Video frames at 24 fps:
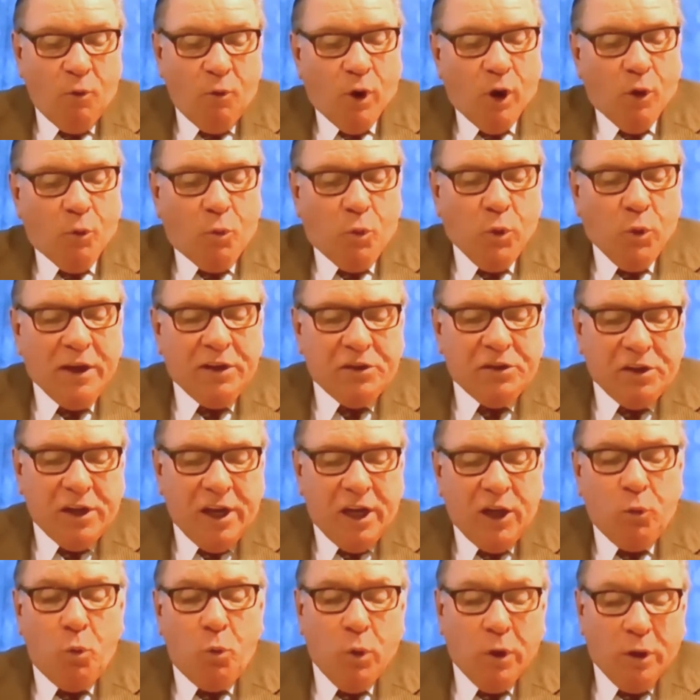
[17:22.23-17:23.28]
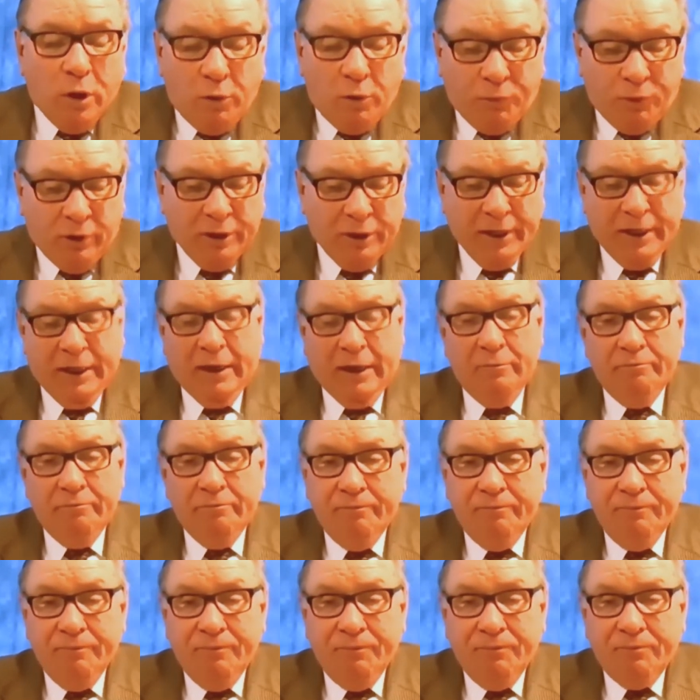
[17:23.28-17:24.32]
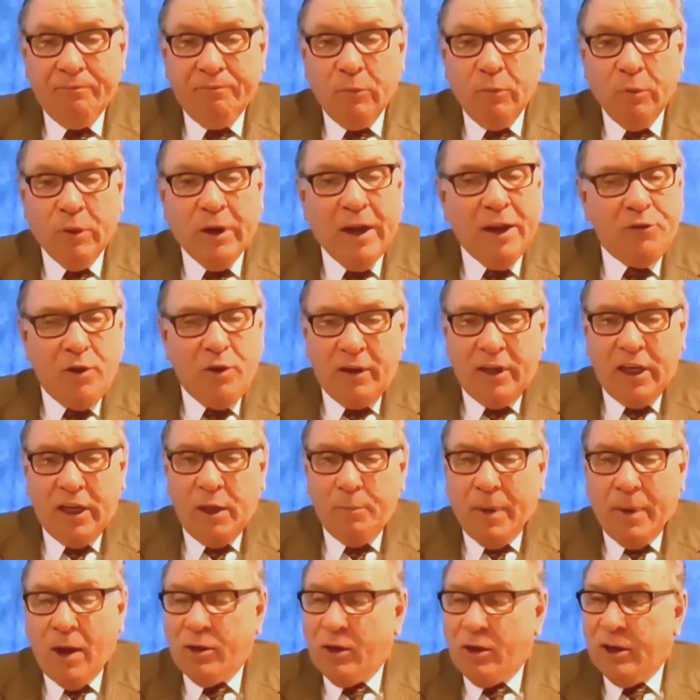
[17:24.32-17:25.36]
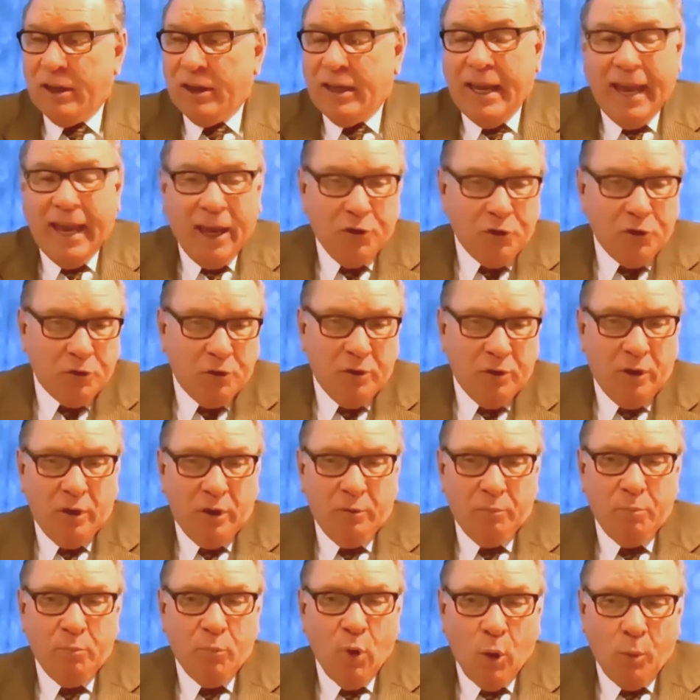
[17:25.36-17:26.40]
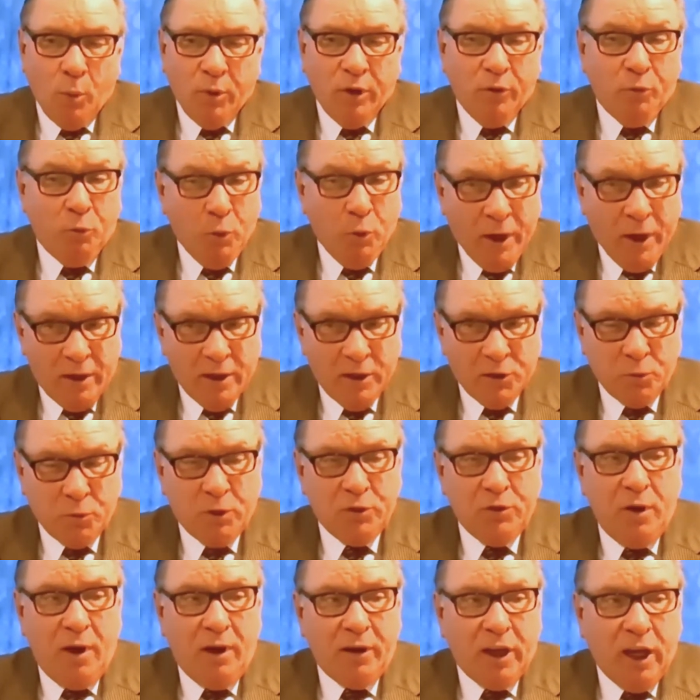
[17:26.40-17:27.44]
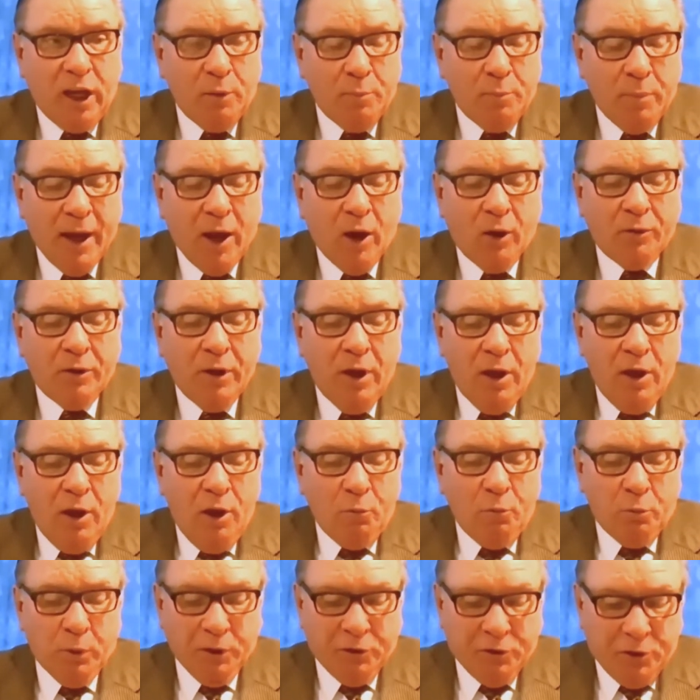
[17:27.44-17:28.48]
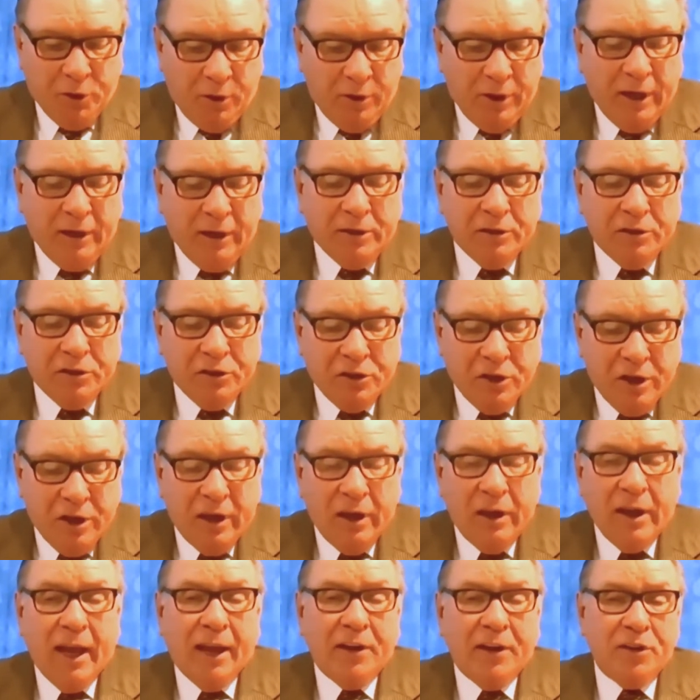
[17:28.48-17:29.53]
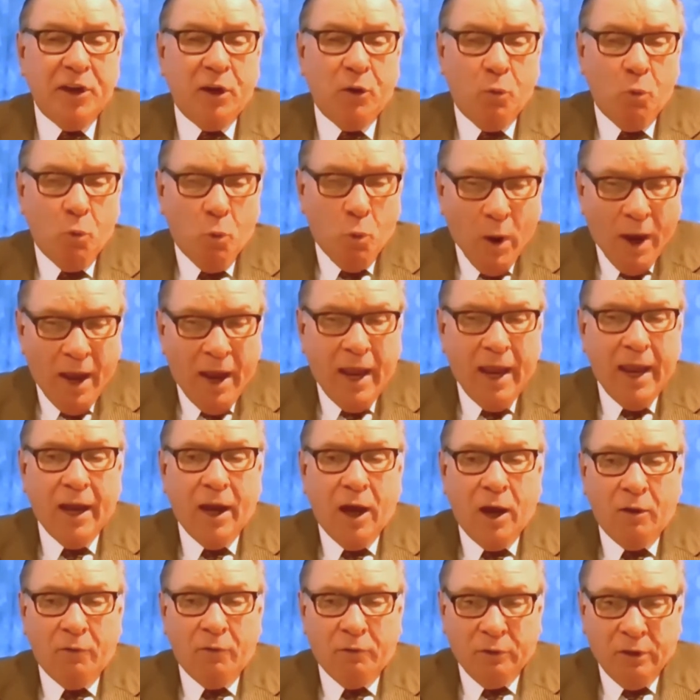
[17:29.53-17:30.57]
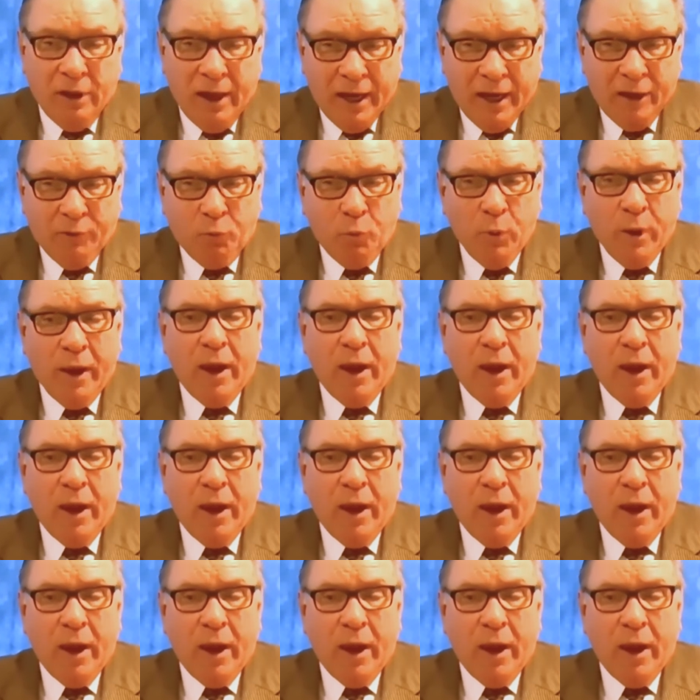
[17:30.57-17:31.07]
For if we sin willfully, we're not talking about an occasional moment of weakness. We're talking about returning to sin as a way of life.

* * *

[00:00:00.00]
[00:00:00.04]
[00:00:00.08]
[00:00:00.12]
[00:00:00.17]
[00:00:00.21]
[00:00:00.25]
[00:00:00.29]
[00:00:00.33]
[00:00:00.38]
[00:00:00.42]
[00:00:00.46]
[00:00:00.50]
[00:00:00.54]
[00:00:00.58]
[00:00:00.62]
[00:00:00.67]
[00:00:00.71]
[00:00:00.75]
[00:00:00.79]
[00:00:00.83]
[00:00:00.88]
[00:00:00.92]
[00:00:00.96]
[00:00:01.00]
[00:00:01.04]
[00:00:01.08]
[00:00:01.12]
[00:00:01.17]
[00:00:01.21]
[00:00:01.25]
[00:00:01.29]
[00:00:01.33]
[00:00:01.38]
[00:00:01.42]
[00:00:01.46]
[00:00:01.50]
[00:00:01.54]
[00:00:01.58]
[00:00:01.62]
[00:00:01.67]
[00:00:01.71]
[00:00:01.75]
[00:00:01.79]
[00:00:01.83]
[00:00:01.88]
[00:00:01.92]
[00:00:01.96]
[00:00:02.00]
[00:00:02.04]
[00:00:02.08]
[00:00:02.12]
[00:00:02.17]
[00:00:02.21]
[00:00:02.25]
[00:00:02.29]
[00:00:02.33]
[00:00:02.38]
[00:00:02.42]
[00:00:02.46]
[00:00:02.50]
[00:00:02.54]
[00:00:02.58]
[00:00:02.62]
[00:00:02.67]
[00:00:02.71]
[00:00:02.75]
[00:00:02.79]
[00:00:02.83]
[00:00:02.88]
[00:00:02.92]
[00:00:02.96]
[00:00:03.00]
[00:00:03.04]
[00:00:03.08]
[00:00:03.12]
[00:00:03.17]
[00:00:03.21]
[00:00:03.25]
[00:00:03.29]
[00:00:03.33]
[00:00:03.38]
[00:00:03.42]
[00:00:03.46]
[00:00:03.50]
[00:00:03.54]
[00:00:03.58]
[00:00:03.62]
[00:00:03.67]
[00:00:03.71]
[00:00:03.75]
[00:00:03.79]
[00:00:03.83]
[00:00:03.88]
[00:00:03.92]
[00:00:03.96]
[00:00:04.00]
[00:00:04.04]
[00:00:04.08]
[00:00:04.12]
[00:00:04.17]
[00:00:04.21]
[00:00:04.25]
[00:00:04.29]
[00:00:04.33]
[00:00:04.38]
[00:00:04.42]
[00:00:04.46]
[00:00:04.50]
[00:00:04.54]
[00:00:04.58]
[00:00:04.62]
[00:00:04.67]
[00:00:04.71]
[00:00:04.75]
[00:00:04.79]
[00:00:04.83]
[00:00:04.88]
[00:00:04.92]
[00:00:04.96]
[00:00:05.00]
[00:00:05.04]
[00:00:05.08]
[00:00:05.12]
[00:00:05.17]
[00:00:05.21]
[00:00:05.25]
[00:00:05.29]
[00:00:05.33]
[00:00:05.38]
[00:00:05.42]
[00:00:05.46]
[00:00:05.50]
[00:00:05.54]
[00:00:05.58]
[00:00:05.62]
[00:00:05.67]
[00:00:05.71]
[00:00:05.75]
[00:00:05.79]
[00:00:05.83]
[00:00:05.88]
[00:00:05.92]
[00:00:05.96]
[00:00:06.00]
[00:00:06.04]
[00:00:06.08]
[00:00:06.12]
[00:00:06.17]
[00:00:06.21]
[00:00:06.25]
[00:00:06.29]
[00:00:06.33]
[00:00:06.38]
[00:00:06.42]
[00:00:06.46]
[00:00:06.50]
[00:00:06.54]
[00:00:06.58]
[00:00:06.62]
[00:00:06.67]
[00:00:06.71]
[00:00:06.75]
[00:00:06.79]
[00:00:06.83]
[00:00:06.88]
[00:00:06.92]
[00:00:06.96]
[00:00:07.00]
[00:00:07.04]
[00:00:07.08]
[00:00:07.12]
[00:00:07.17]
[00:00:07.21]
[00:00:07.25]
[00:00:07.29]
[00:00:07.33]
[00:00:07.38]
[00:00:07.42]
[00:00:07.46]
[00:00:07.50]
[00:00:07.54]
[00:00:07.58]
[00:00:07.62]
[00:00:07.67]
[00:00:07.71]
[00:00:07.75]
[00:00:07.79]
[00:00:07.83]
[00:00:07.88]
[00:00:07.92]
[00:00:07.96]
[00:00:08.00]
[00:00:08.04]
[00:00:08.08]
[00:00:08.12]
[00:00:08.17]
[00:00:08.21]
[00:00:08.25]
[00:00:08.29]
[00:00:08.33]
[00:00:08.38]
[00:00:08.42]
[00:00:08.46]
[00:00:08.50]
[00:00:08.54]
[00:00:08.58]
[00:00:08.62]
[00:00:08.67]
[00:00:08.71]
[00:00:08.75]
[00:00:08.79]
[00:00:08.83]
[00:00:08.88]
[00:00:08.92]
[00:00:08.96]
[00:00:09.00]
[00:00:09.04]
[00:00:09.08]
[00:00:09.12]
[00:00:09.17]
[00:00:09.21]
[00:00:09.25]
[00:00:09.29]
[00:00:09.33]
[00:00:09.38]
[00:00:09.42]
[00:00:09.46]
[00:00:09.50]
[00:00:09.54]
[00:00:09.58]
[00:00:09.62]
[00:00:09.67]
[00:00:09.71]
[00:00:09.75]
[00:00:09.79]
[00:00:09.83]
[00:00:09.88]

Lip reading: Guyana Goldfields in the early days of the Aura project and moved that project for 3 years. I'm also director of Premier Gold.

**PROBLEM REQUIREMENTS:** Set down exactly the lines of the data above, beginning with the line that has "[00:00:01.92]" and ending with the line that has "[00:00:05.17]", and no others.

**REPLY TO THE TASK:**
[00:00:01.92]
[00:00:01.96]
[00:00:02.00]
[00:00:02.04]
[00:00:02.08]
[00:00:02.12]
[00:00:02.17]
[00:00:02.21]
[00:00:02.25]
[00:00:02.29]
[00:00:02.33]
[00:00:02.38]
[00:00:02.42]
[00:00:02.46]
[00:00:02.50]
[00:00:02.54]
[00:00:02.58]
[00:00:02.62]
[00:00:02.67]
[00:00:02.71]
[00:00:02.75]
[00:00:02.79]
[00:00:02.83]
[00:00:02.88]
[00:00:02.92]
[00:00:02.96]
[00:00:03.00]
[00:00:03.04]
[00:00:03.08]
[00:00:03.12]
[00:00:03.17]
[00:00:03.21]
[00:00:03.25]
[00:00:03.29]
[00:00:03.33]
[00:00:03.38]
[00:00:03.42]
[00:00:03.46]
[00:00:03.50]
[00:00:03.54]
[00:00:03.58]
[00:00:03.62]
[00:00:03.67]
[00:00:03.71]
[00:00:03.75]
[00:00:03.79]
[00:00:03.83]
[00:00:03.88]
[00:00:03.92]
[00:00:03.96]
[00:00:04.00]
[00:00:04.04]
[00:00:04.08]
[00:00:04.12]
[00:00:04.17]
[00:00:04.21]
[00:00:04.25]
[00:00:04.29]
[00:00:04.33]
[00:00:04.38]
[00:00:04.42]
[00:00:04.46]
[00:00:04.50]
[00:00:04.54]
[00:00:04.58]
[00:00:04.62]
[00:00:04.67]
[00:00:04.71]
[00:00:04.75]
[00:00:04.79]
[00:00:04.83]
[00:00:04.88]
[00:00:04.92]
[00:00:04.96]
[00:00:05.00]
[00:00:05.04]
[00:00:05.08]
[00:00:05.12]
[00:00:05.17]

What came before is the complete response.